Exercise description
Reproduce all of the entries below exactly, without images.

-- Data section follows --

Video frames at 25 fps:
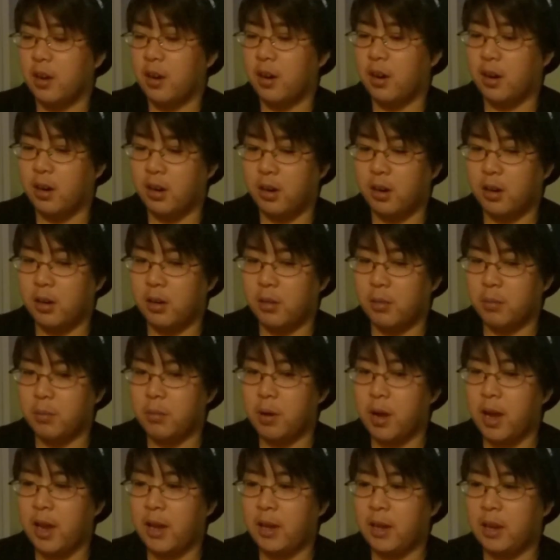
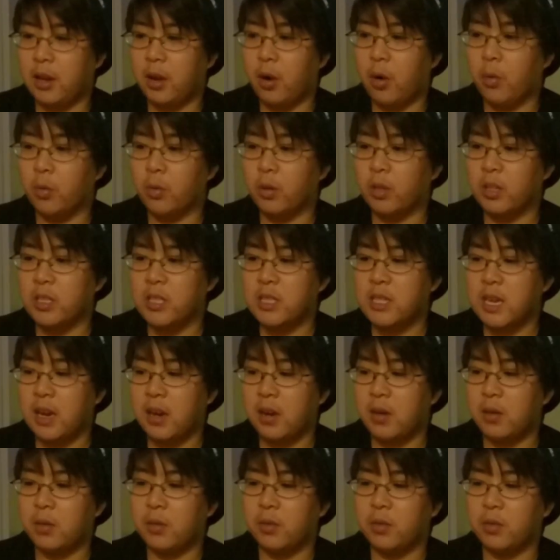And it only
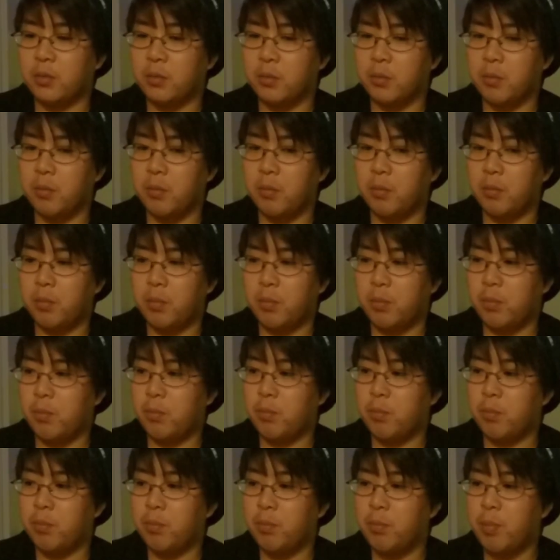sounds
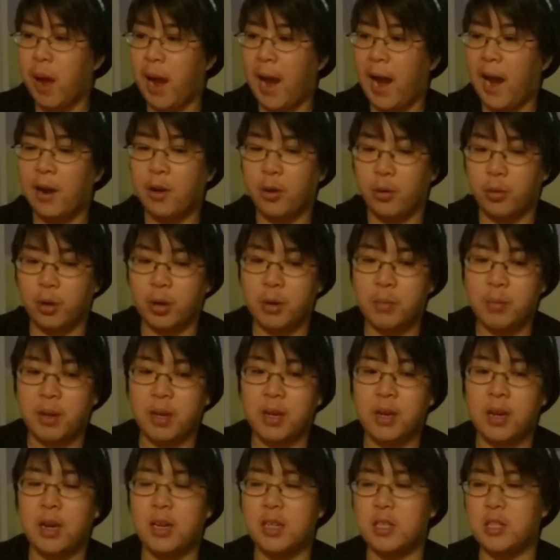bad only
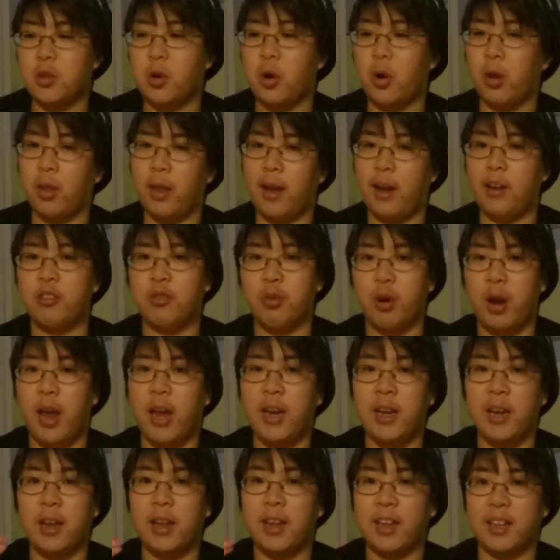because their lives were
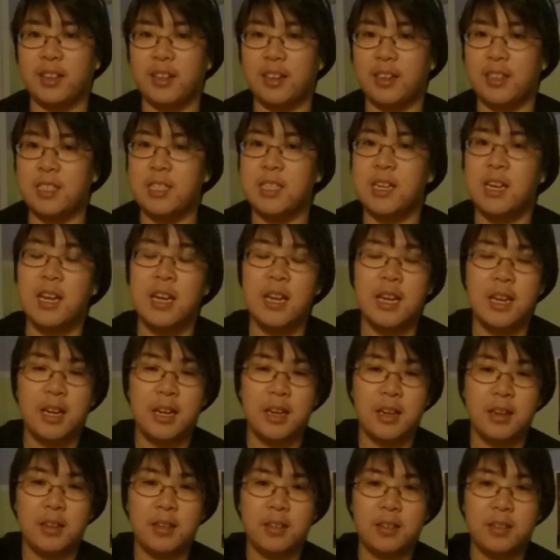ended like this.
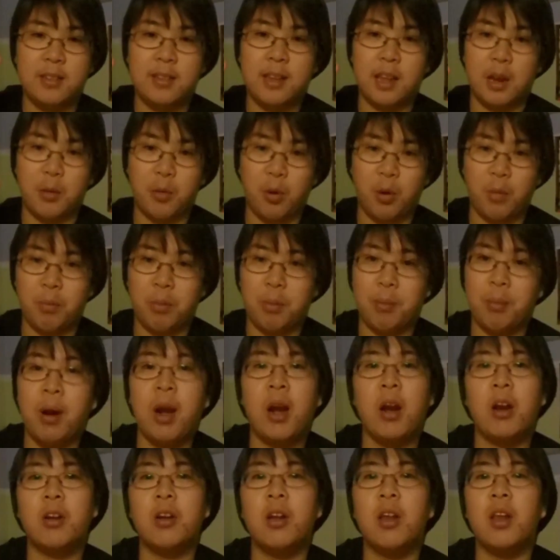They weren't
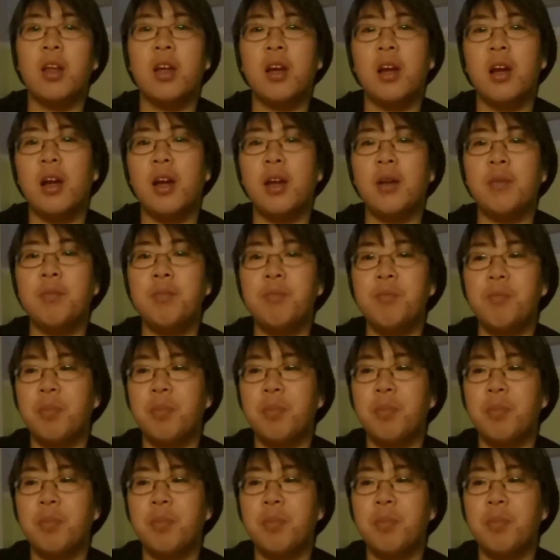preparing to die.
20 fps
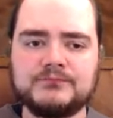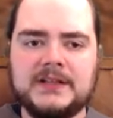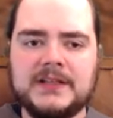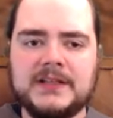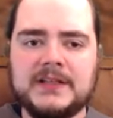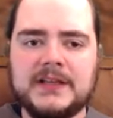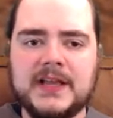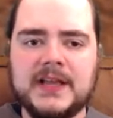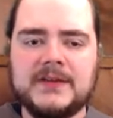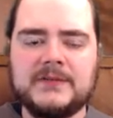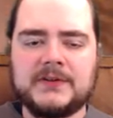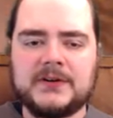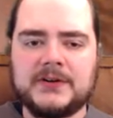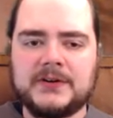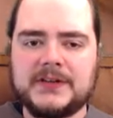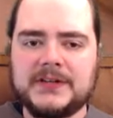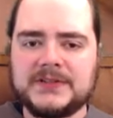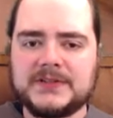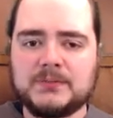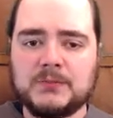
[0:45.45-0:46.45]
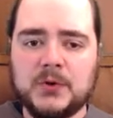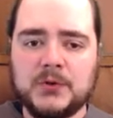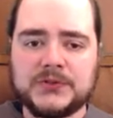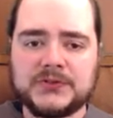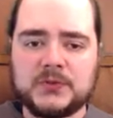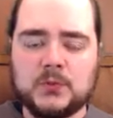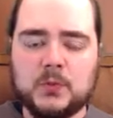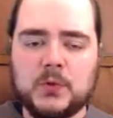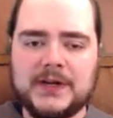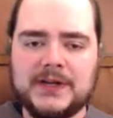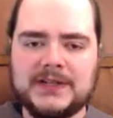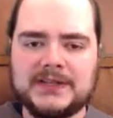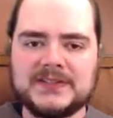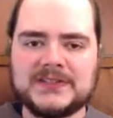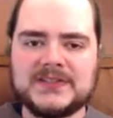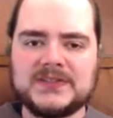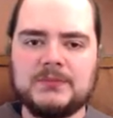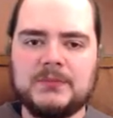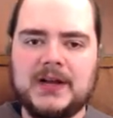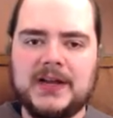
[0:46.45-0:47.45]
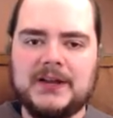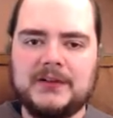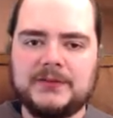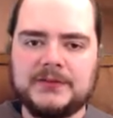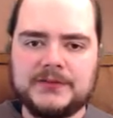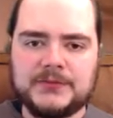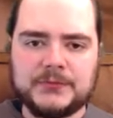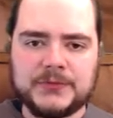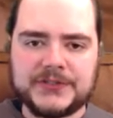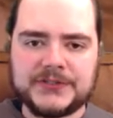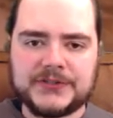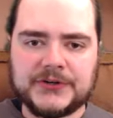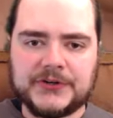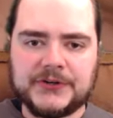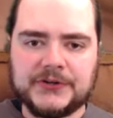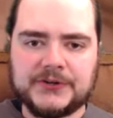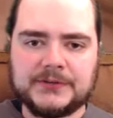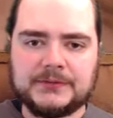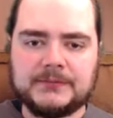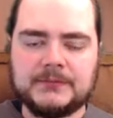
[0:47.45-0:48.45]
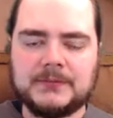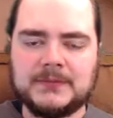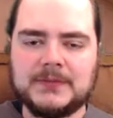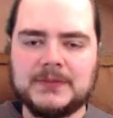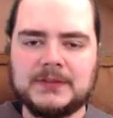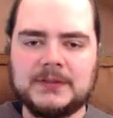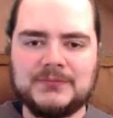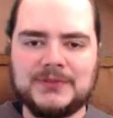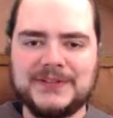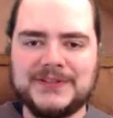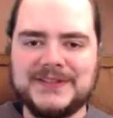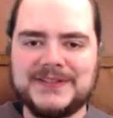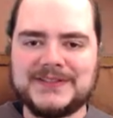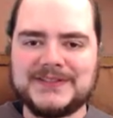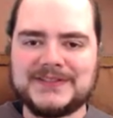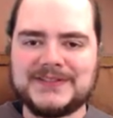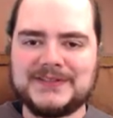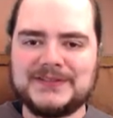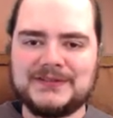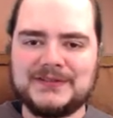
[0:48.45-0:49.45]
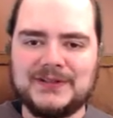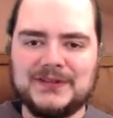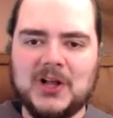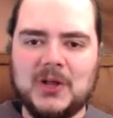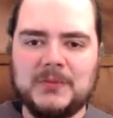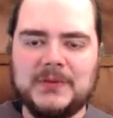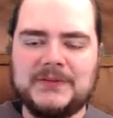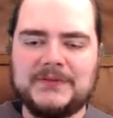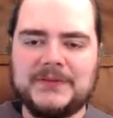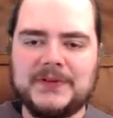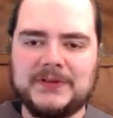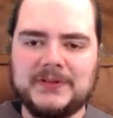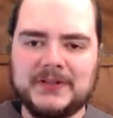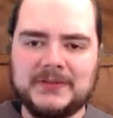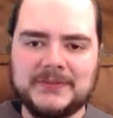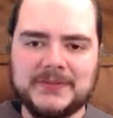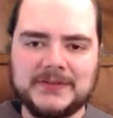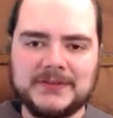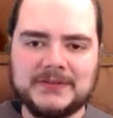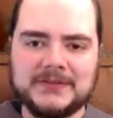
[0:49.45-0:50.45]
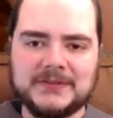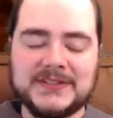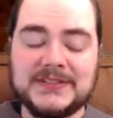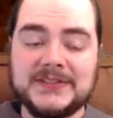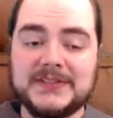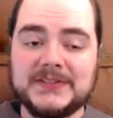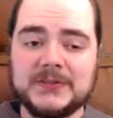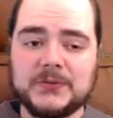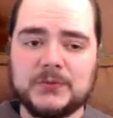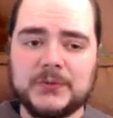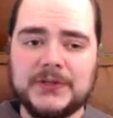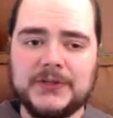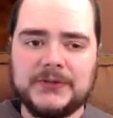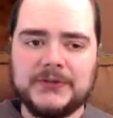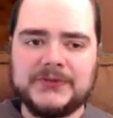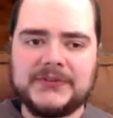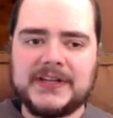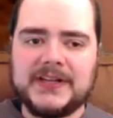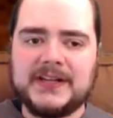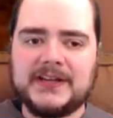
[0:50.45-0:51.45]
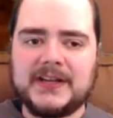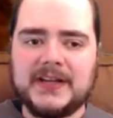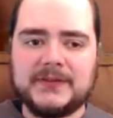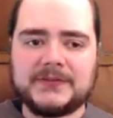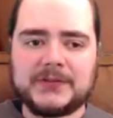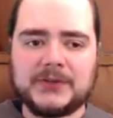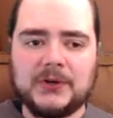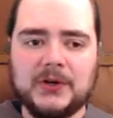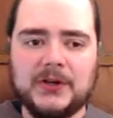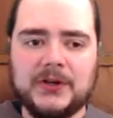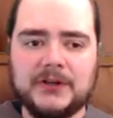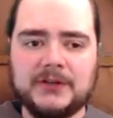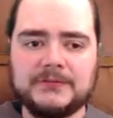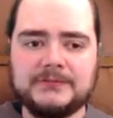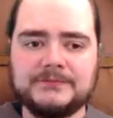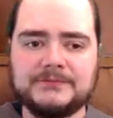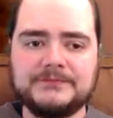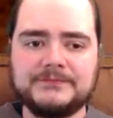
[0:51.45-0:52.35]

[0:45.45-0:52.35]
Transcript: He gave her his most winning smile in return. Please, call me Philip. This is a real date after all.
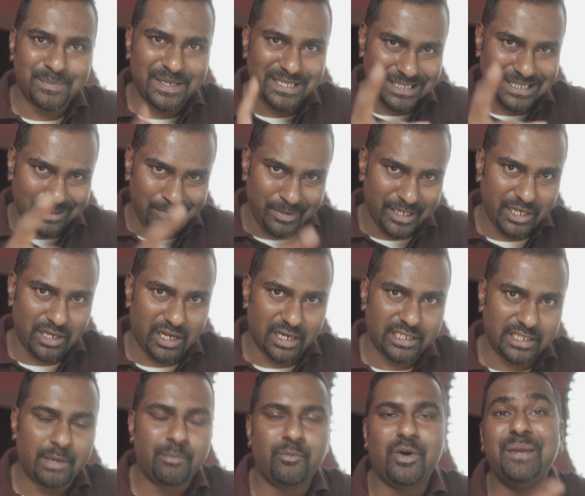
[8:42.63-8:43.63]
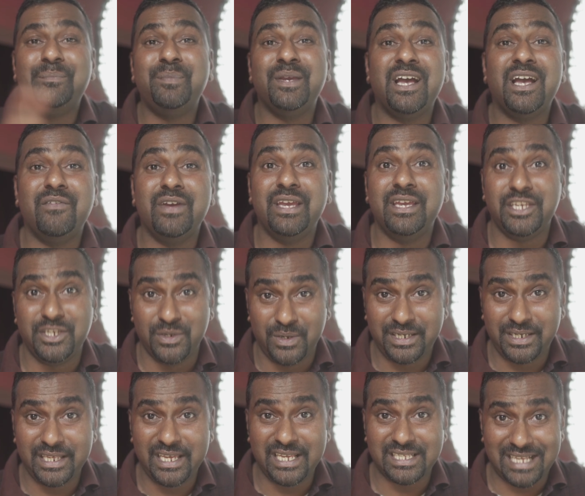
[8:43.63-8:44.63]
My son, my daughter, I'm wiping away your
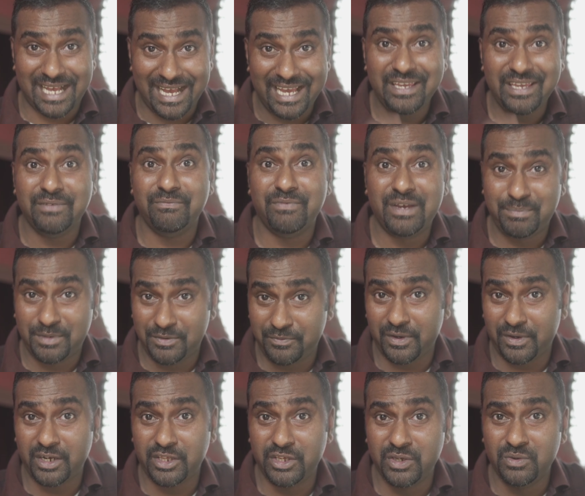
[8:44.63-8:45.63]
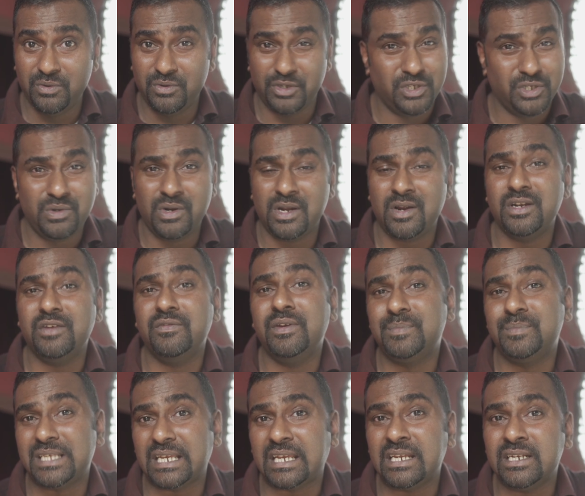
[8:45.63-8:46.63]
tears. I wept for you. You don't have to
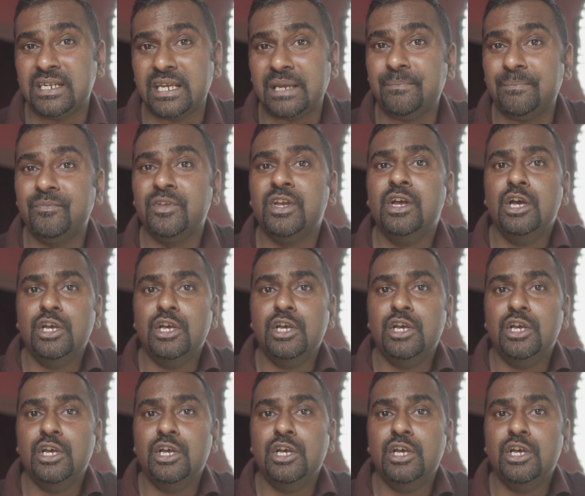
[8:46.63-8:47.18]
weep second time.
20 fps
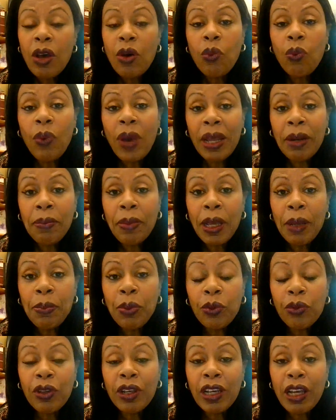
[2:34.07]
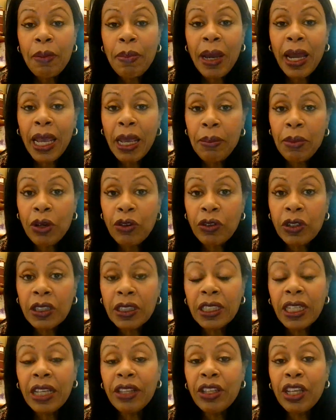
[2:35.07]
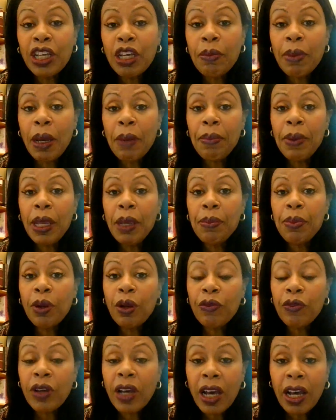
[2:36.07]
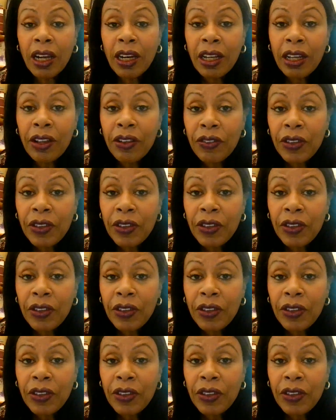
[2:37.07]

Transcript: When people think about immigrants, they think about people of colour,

-- Data section concluded --

Completed exercise
Video frames at 25 fps:
And it only
sounds
bad only
because their lives were
ended like this.
They weren't
preparing to die.
20 fps
[0:45.45-0:46.45]
[0:46.45-0:47.45]
[0:47.45-0:48.45]
[0:48.45-0:49.45]
[0:49.45-0:50.45]
[0:50.45-0:51.45]
[0:51.45-0:52.35]

[0:45.45-0:52.35]
Transcript: He gave her his most winning smile in return. Please, call me Philip. This is a real date after all.
[8:42.63-8:43.63]
[8:43.63-8:44.63]
My son, my daughter, I'm wiping away your
[8:44.63-8:45.63]
[8:45.63-8:46.63]
tears. I wept for you. You don't have to
[8:46.63-8:47.18]
weep second time.
20 fps
[2:34.07]
[2:35.07]
[2:36.07]
[2:37.07]

Transcript: When people think about immigrants, they think about people of colour,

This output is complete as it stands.